Homélie 2ème dimanche de Carême (A)
5 mars 2023
B comme Belle Église. C’est par ce 2ème essentiel que nous poursuivons notre chemin de Carême paroissial. En voyant l’affluence de touristes qui déambulent à chaque temps de vacances dans notre cathédrale, nous pouvons être à peu près sûrs qu’ils la classeraient parmi les « belles églises ».
Méditer sur ce 2ème essentiel nous donne l’occasion de revoir la place que nous accordons à la beauté dans notre vie quotidienne.
Aujourd’hui, nous rangeons la beauté dans le domaine de la décoration, c’est un supplément, une sorte de bonus dont on peut bien se passer. Finalement, la beauté n’est plus essentielle ; si elle est là tant mieux, si elle n’est pas là tant pis. Pourtant nous allons voir que la beauté est fondamentale pour notre vie et pour notre foi.
Mais tout d’abord, de quelle beauté parlons-nous ? Il ne s’agit pas d’un certain plaisir esthétique qui pourrait être fabriqué à grands coups d’artifices ou de chirurgie. Un esthétisme finalement basé sur le faux pour donner l’illusion (on peut penser à toutes ces images retouchées qui affluent dans toutes les campagnes de publicité). Il s’agit de la beauté qui nait de la rencontre d’une réalité avec la Vérité. L’écrivain François Cheng a cette très belle formule : « La beauté n’est pas un simple ornement. C’est le signe par lequel la création nous signifie que la vie a du sens ». La beauté est comme une fenêtre qui s’ouvre, nous laissant apercevoir l’horizon pour lequel nous sommes faits.

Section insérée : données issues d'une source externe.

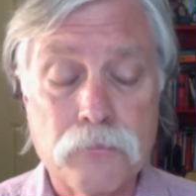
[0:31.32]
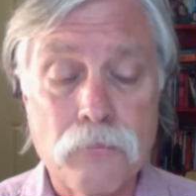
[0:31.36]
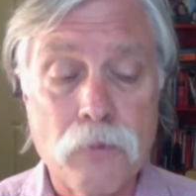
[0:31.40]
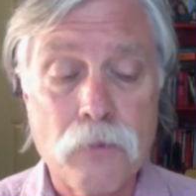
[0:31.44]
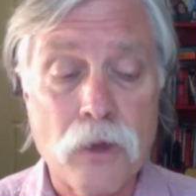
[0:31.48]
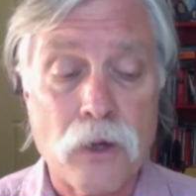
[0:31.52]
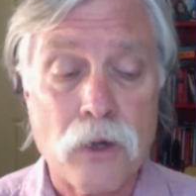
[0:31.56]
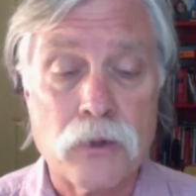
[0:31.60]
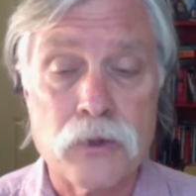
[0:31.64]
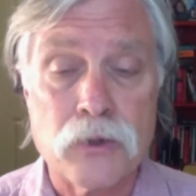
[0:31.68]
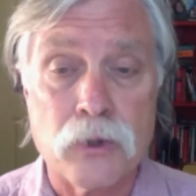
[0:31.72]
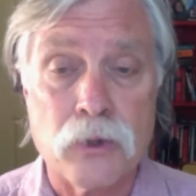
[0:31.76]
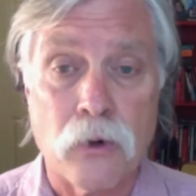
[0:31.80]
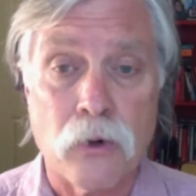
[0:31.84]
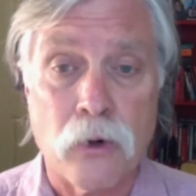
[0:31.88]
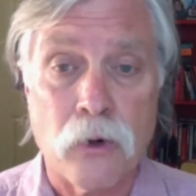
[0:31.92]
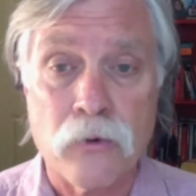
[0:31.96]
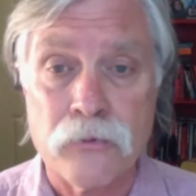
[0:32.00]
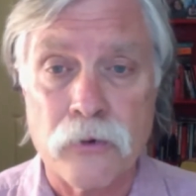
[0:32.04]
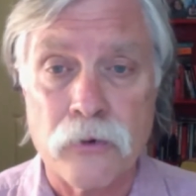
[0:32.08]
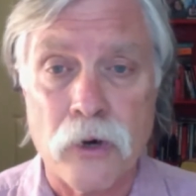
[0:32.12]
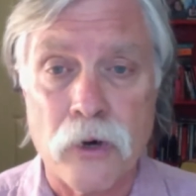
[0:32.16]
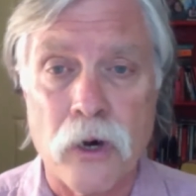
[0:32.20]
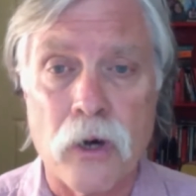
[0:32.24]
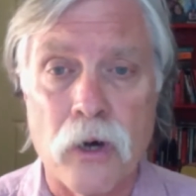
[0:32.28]
So
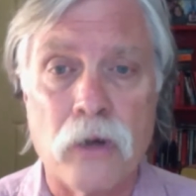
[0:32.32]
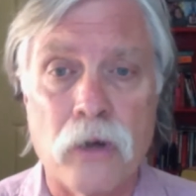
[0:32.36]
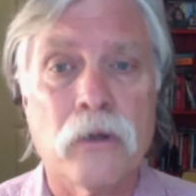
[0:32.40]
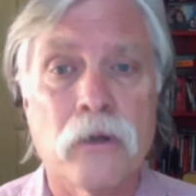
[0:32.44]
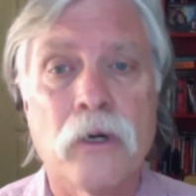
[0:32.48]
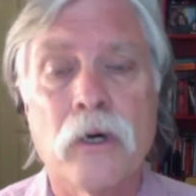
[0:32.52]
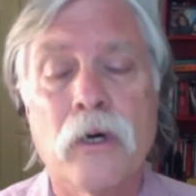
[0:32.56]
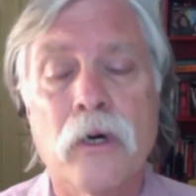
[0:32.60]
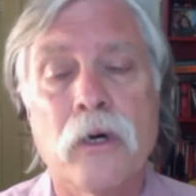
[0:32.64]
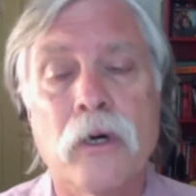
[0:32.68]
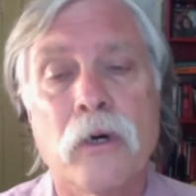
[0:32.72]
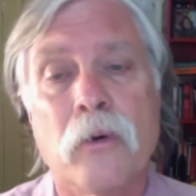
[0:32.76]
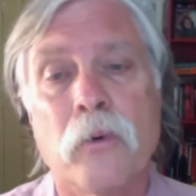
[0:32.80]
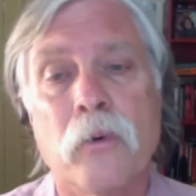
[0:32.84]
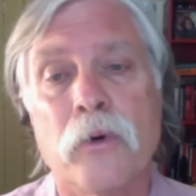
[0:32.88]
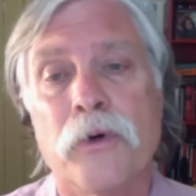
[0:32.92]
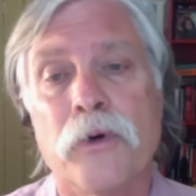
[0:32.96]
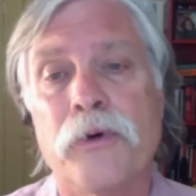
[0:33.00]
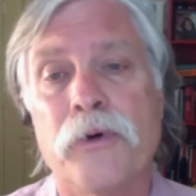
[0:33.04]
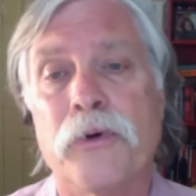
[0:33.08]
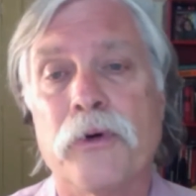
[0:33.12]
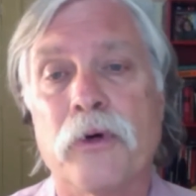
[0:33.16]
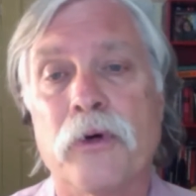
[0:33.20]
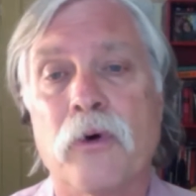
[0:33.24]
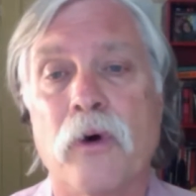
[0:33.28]
overall, we're
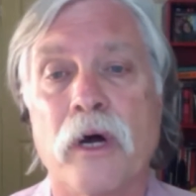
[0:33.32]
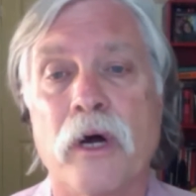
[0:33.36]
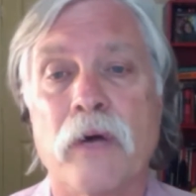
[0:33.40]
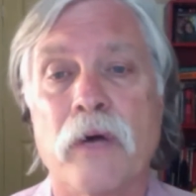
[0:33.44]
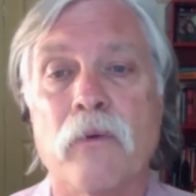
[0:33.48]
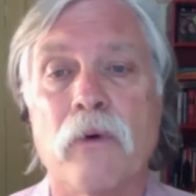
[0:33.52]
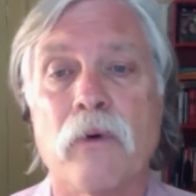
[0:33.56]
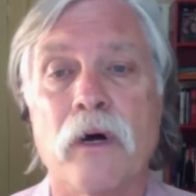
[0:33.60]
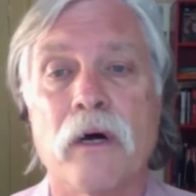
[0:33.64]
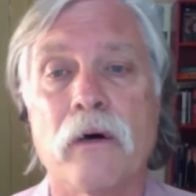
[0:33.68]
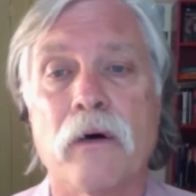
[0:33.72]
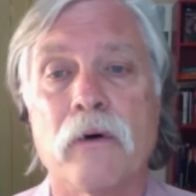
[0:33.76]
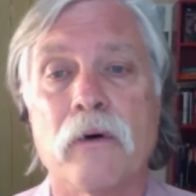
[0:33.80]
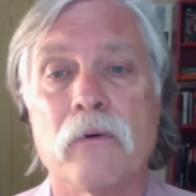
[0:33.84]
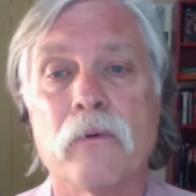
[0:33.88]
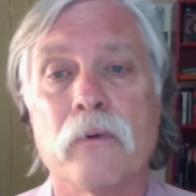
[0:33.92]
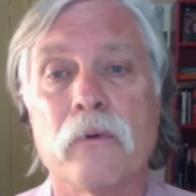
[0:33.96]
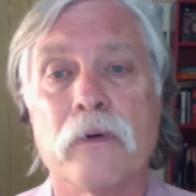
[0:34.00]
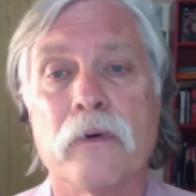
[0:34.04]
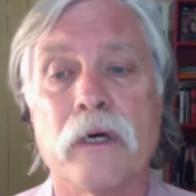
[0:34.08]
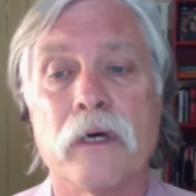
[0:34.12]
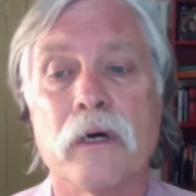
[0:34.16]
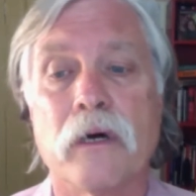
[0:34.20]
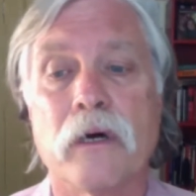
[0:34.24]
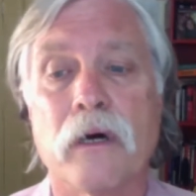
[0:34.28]
doing quite well.
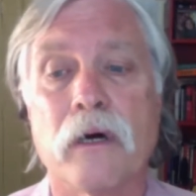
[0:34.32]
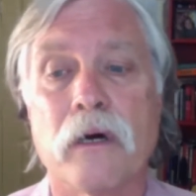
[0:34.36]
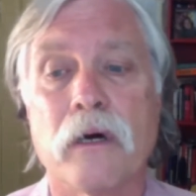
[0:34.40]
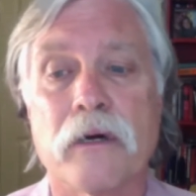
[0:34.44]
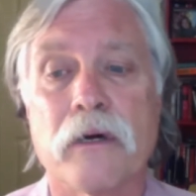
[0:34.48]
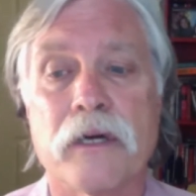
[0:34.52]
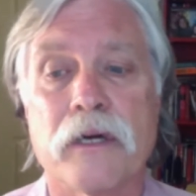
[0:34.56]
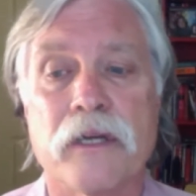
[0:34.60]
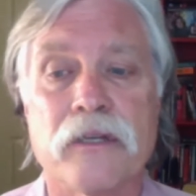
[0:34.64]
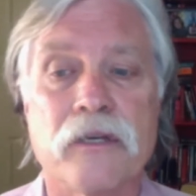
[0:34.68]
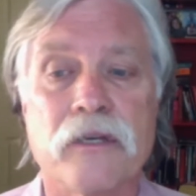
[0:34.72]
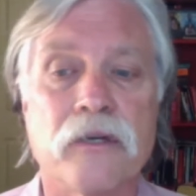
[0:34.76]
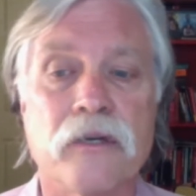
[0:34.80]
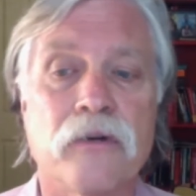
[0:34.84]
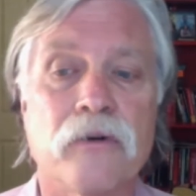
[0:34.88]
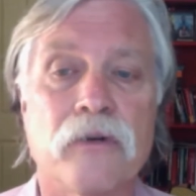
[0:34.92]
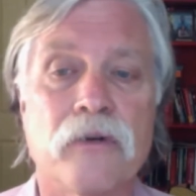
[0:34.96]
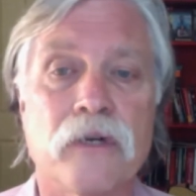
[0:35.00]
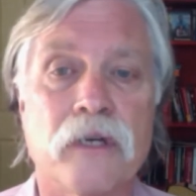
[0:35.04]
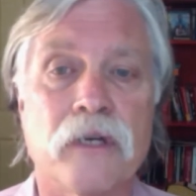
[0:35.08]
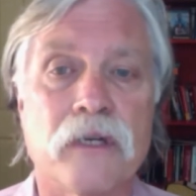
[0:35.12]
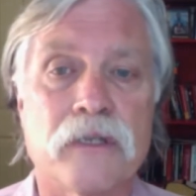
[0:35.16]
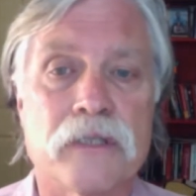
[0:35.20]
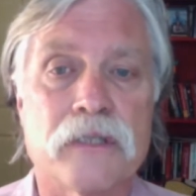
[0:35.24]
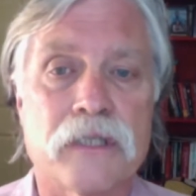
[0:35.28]
We are
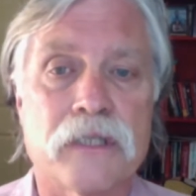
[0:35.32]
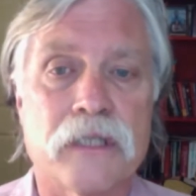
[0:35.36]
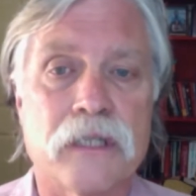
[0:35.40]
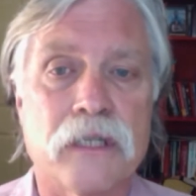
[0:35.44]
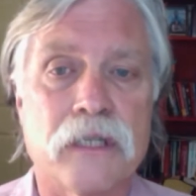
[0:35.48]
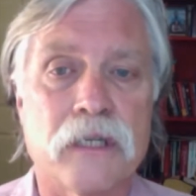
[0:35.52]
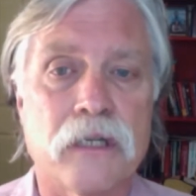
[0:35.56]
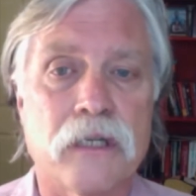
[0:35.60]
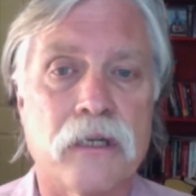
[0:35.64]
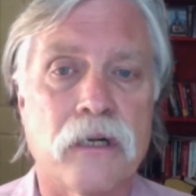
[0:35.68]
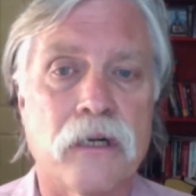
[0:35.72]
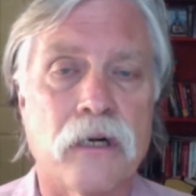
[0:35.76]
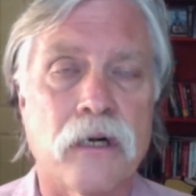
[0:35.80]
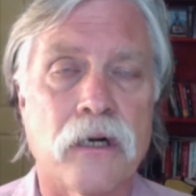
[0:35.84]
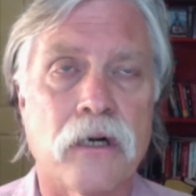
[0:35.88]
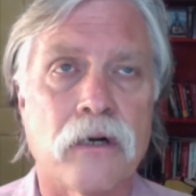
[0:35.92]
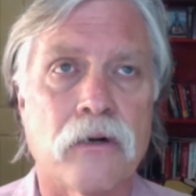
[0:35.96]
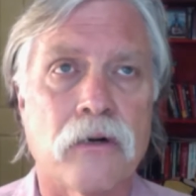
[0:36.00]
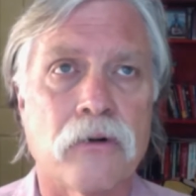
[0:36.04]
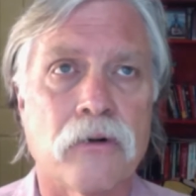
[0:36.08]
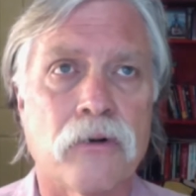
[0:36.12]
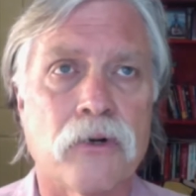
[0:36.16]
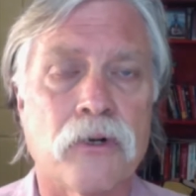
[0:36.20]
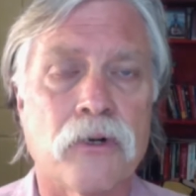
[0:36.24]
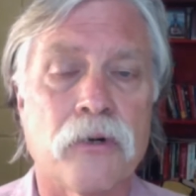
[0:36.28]
continuing to see
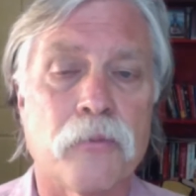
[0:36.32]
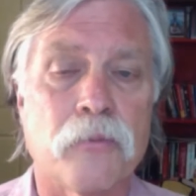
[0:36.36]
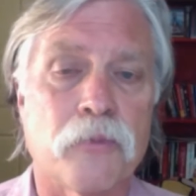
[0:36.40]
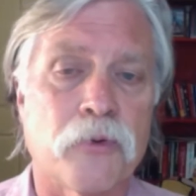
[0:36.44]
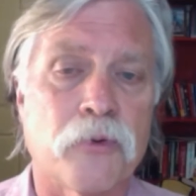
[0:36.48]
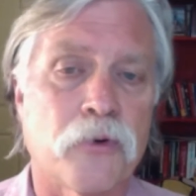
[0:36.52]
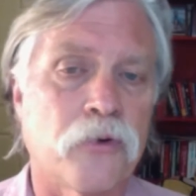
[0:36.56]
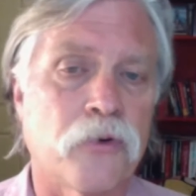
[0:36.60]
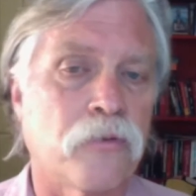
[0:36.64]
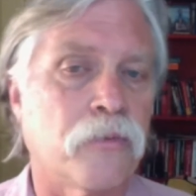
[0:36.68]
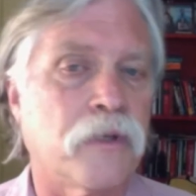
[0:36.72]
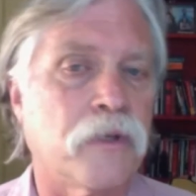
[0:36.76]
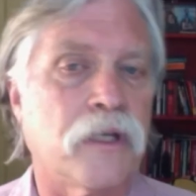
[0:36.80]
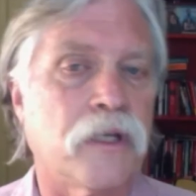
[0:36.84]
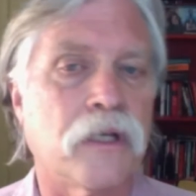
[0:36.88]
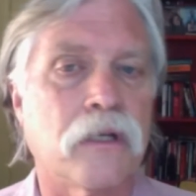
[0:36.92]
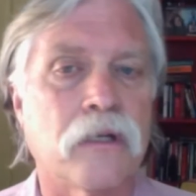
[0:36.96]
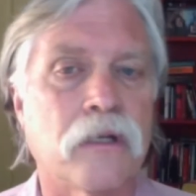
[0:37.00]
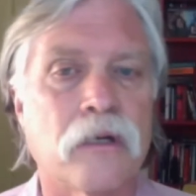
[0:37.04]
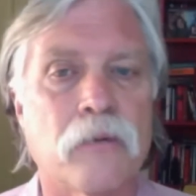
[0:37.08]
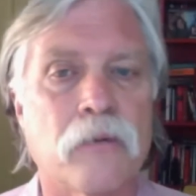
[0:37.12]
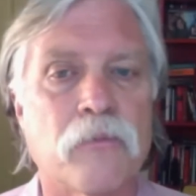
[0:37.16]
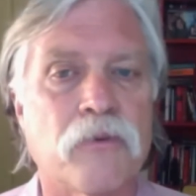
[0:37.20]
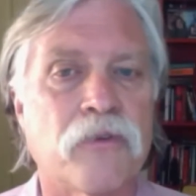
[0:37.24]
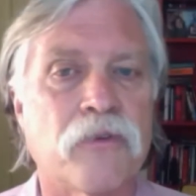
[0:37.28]
good improvement in the
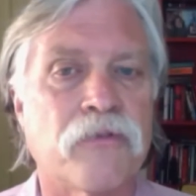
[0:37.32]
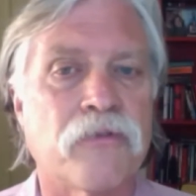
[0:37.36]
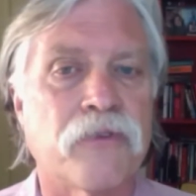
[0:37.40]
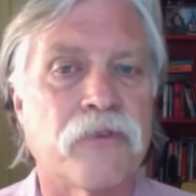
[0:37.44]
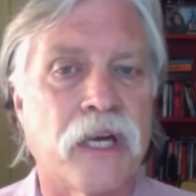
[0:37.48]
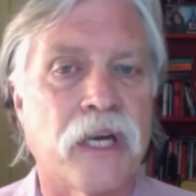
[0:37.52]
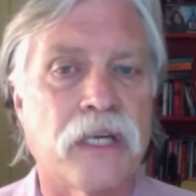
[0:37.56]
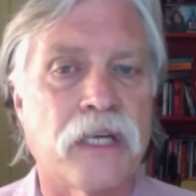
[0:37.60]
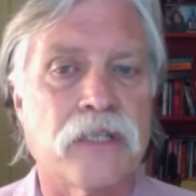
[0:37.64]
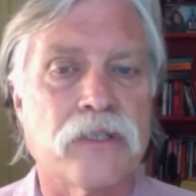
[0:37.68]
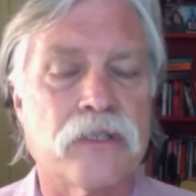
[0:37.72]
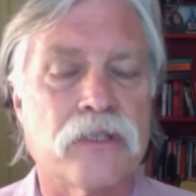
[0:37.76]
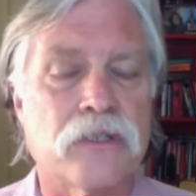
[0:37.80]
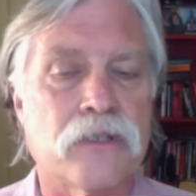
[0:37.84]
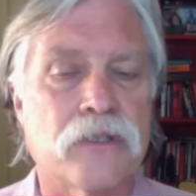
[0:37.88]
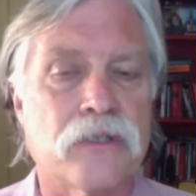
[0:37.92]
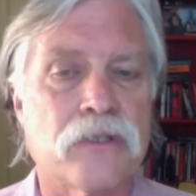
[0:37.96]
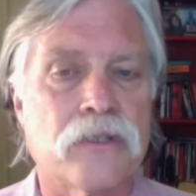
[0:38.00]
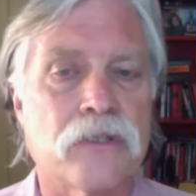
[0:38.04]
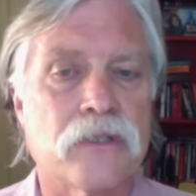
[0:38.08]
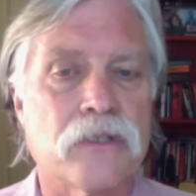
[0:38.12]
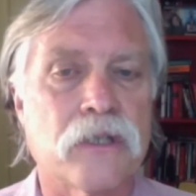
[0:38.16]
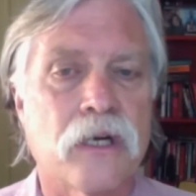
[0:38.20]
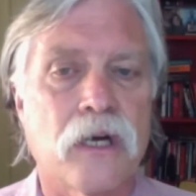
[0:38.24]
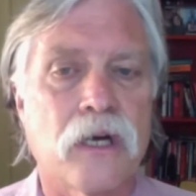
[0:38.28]
number of
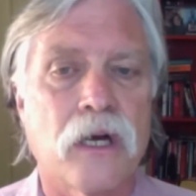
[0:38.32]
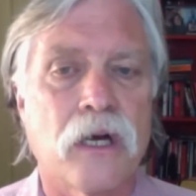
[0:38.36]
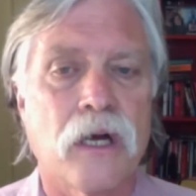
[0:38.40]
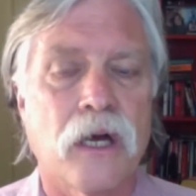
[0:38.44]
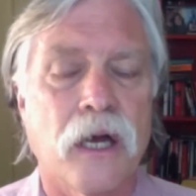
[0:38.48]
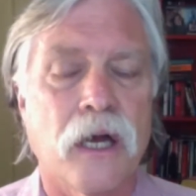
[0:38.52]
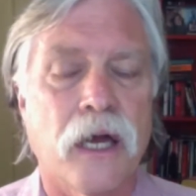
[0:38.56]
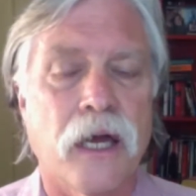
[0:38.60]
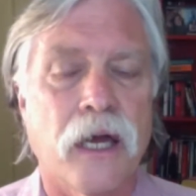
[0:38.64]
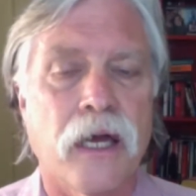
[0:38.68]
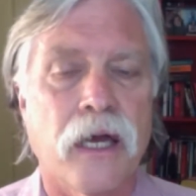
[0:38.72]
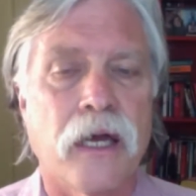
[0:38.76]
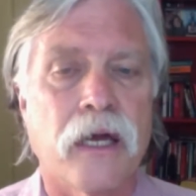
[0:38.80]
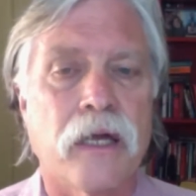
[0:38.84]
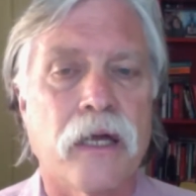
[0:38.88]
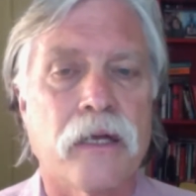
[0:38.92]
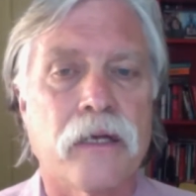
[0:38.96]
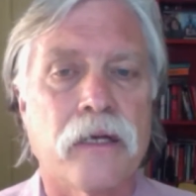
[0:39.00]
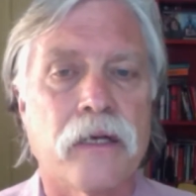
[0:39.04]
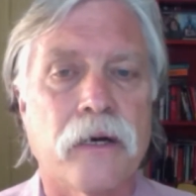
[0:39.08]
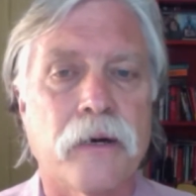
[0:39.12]
cases and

Je peux vous témoigner que personnellement, je suis passé d’une foi reçue de mes parents à une foi que j’ai choisie personnellement grâce à une expérience de la beauté. Lorsque j’avais 15 ans, j’ai écouté la Passion selon St Jean de Bach et j’ai été saisi par cette beauté, qui n’était pas juste une belle succession de notes, mais qui m’a donné de toucher quelque chose de Dieu. Et j’ai pu dire à la suite de ça : « Oui Seigneur, je crois que tu existes ». Mystère de cette beauté qui peut ouvrir notre cœur jusqu’à Dieu.
Finalement la beauté c’est la splendeur du vrai et la vérité c’est le Christ en personne. Frères et sœurs, Dieu et beau et nous sommes créés à son image. Je vous laisse en tirer la conclusion qui s’impose. Il le dira lui-même dans la Genèse : « Dieu vit tout ce qu’il avait fait ; et voici : cela était très beau[1] ».
La Transfiguration de Jésus a été un épisode où la vérité de sa divinité a donné lieu à une manifestation de la beauté : « son visage devint brillant comme le soleil, et ses vêtements, blancs comme la lumière ». Une fenêtre s’est ouverte sur le ciel à tel point que les disciples ne veulent pas que ça s’arrête : « Seigneur, il est bon que nous soyons ici ». Pourtant ce moment s’arrête et sera suivi de l’ordre de Jésus de n’en parler à personne avant qu’il soit ressuscité des morts.
La Transfiguration ne va pas sans la Passion et la Résurrection du Christ. Aujourd’hui, nous pouvons dire que la croix est belle, parce que le Christ en a fait le signe de la victoire de la vie sur la mort.
Ce que le Christ a fait avec sa croix, il veut le faire avec toutes les croix de nos vies. Tout ce qui nous pèse, tout ce qui nous blesse tout ce qui nous parait sans issue, il veut le transfigurer. C’est par une blessure que le cœur du Christ a été ouvert et il transforme cette plaie en source de son amour.
Méditer cet essentiel durant notre semaine, c’est premièrement remettre nos vies devant le Christ, lui qui est la Vérité. C’est accepter de se laisser rejoindre, de se laisser convertir sur ce qui résiste encore à l’amour de Dieu. La méditation de « B comme Belle Église », c’est sûrement pour nous le moment favorable pour passer au « salon de beauté ». Laisser le Seigneur restaurer son image en nous par le beau sacrement de la réconciliation.
Alors prenons ce temps durant cette semaine de contempler le Seigneur à travers la beauté. Prendre le temps de nous laisser émerveiller par sa création, par une peinture, par une musique pour ouvrir notre âme à cette proximité de Dieu. Et surtout laissons-nous émerveiller de la beauté de sa miséricorde.
Amen.
Père Thibault de Bruyn
[1] Gn 1, 31. Le mot grec « Kalos » utilisé ici peut être traduit par « beau ».